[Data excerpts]
= = = =
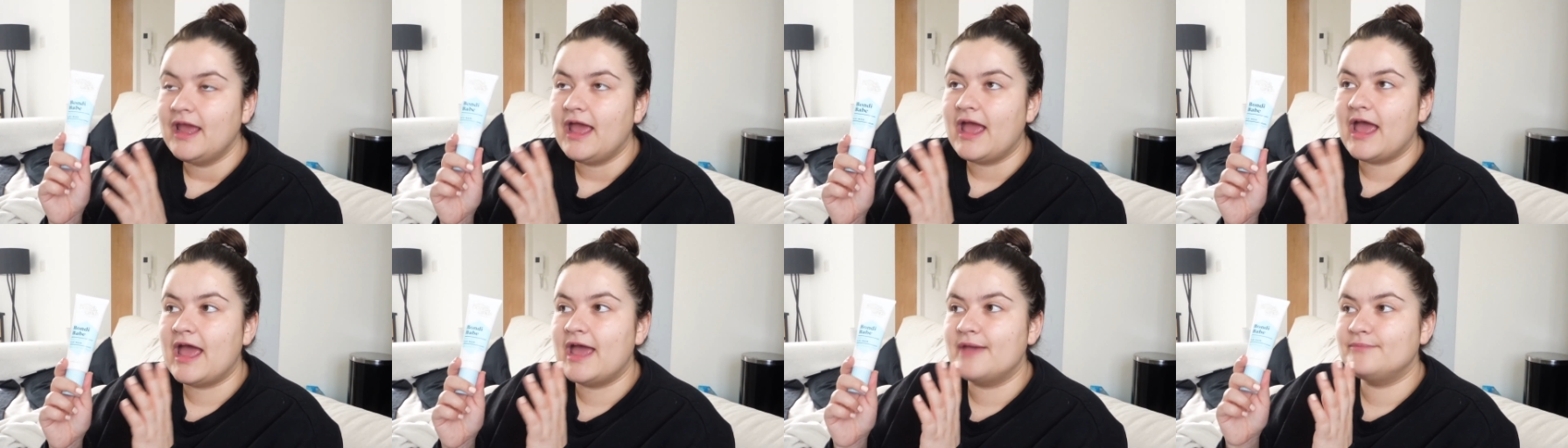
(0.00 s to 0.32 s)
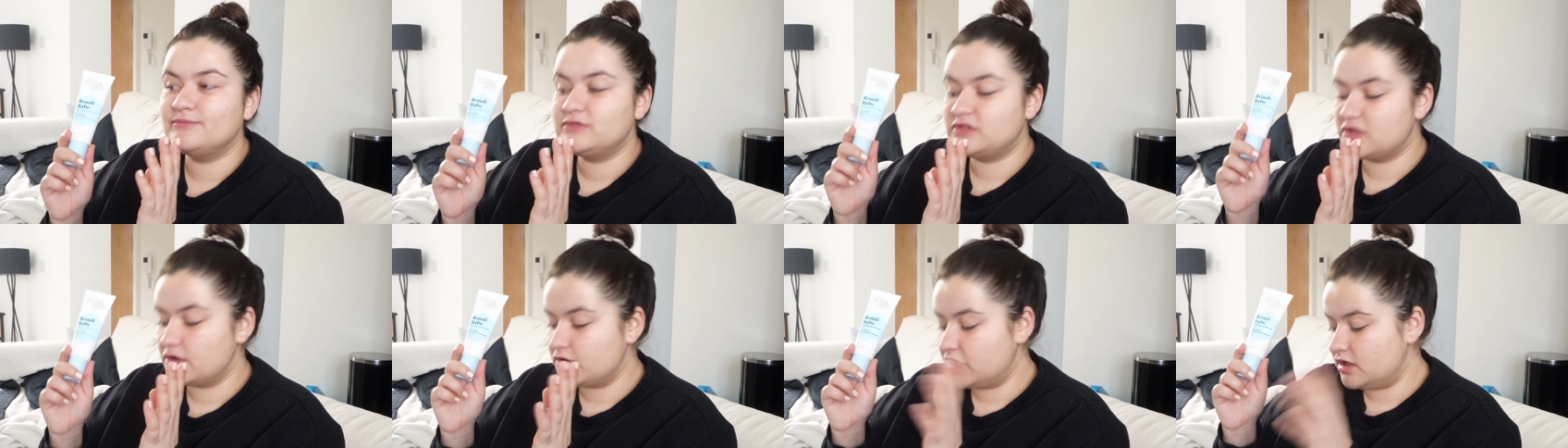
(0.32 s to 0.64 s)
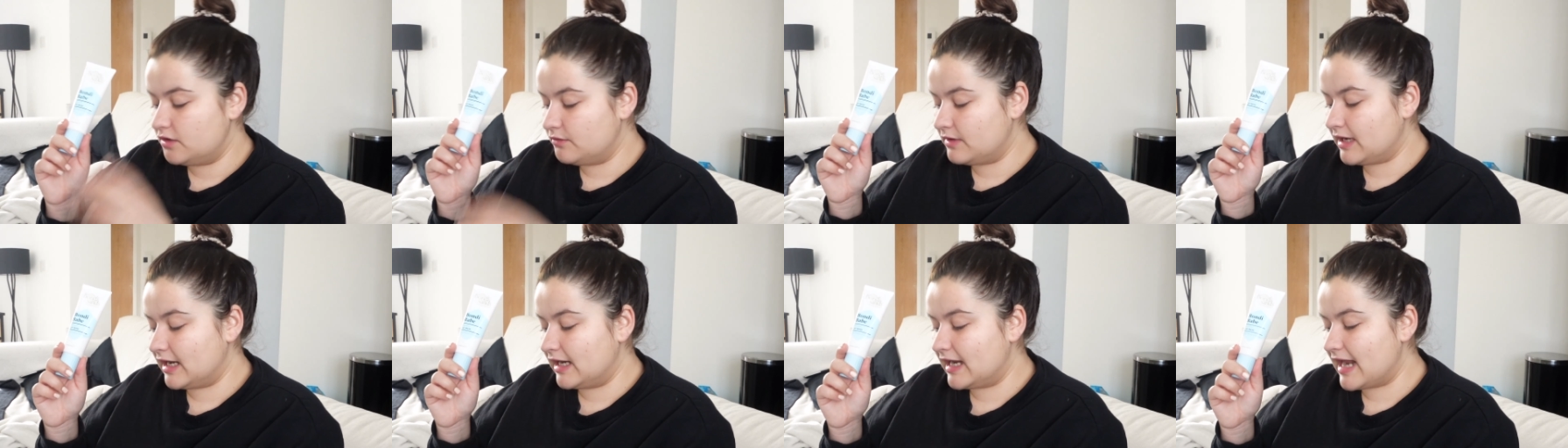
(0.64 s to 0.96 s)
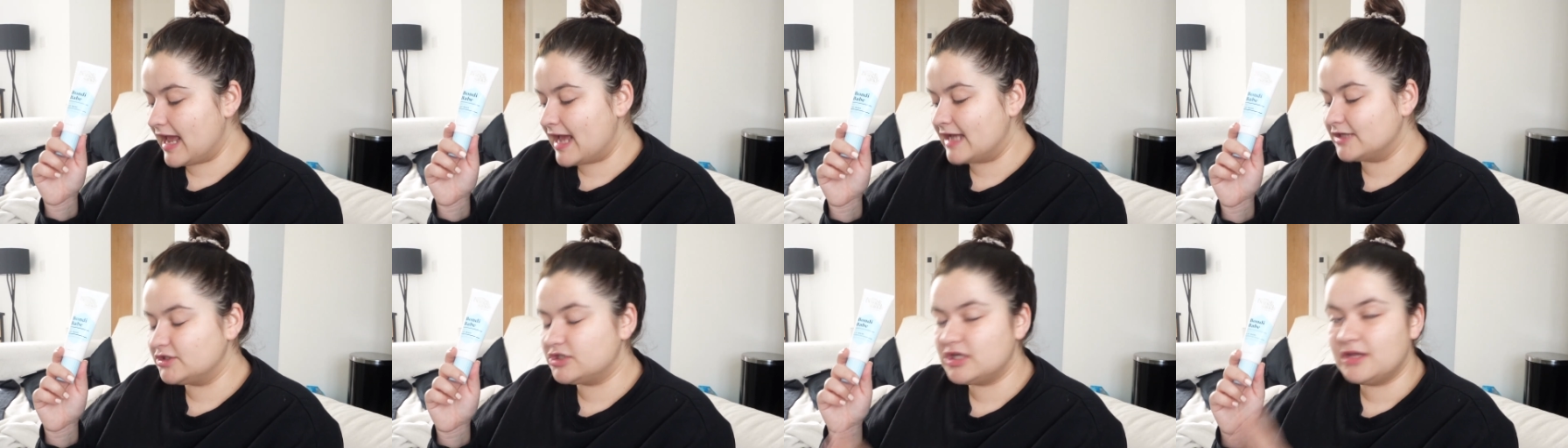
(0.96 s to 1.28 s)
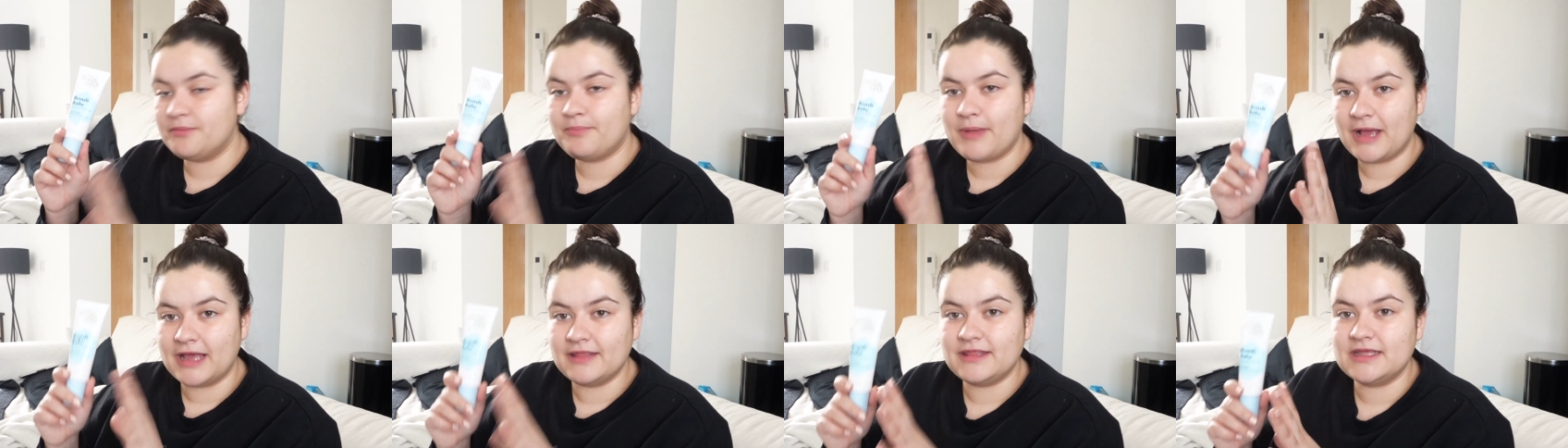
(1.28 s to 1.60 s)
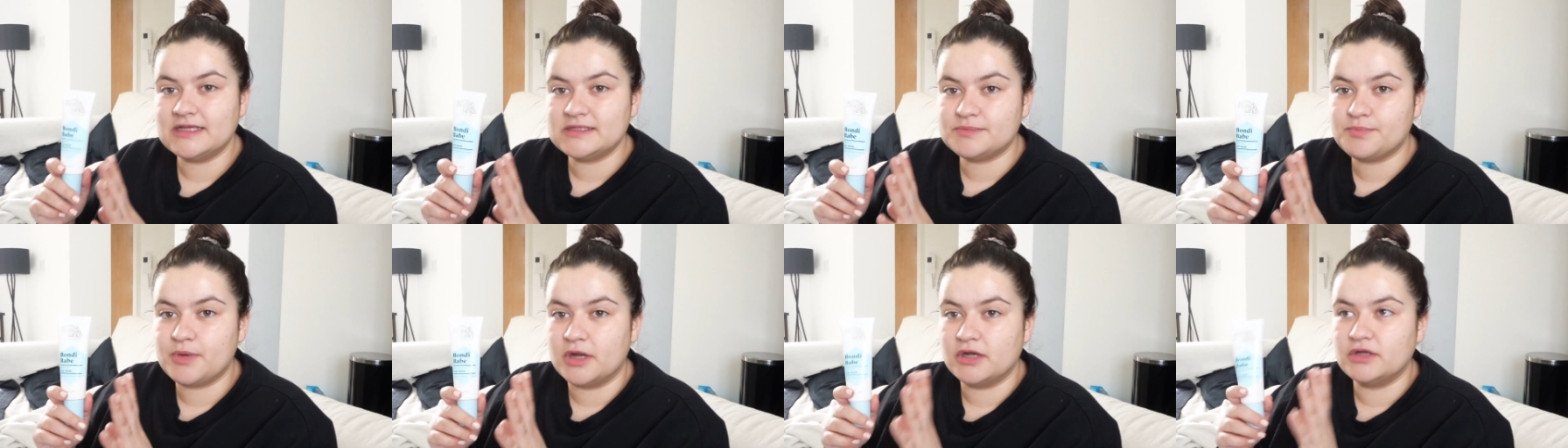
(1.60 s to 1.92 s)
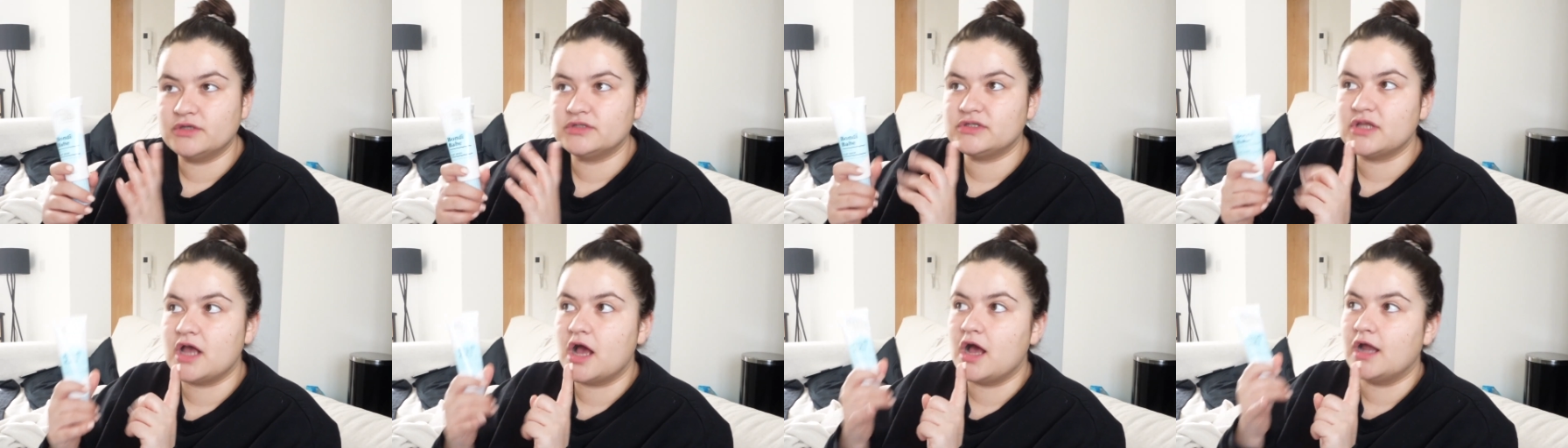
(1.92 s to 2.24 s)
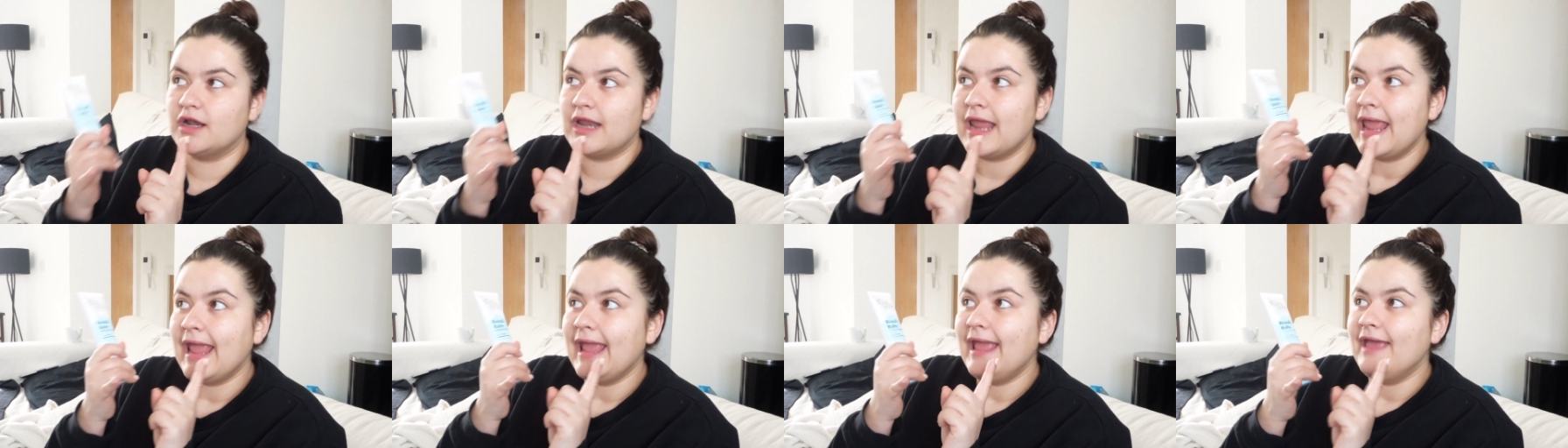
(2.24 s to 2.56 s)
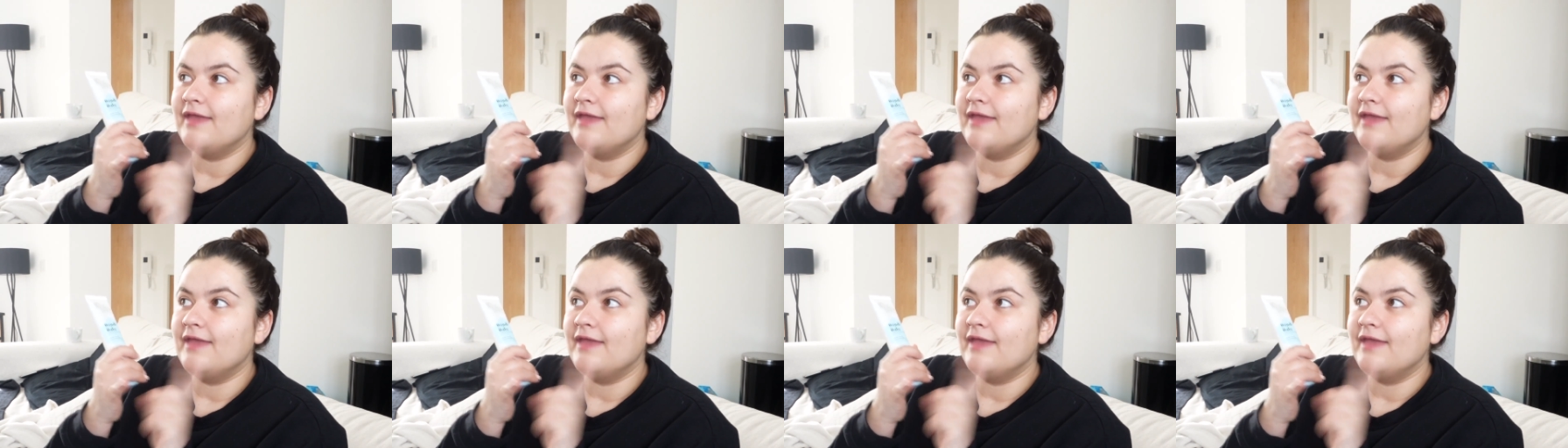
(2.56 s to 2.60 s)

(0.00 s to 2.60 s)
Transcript: Um, so you can actually buy these products on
= = = =
__WHAT IS REQUIRED__
Starting at the line that holds "(1.60 s to 1.92 s)", print each line through the last one of the entries above, exactly and with both ends included; no pictures.

__THE ANSWER__
(1.60 s to 1.92 s)
(1.92 s to 2.24 s)
(2.24 s to 2.56 s)
(2.56 s to 2.60 s)

(0.00 s to 2.60 s)
Transcript: Um, so you can actually buy these products on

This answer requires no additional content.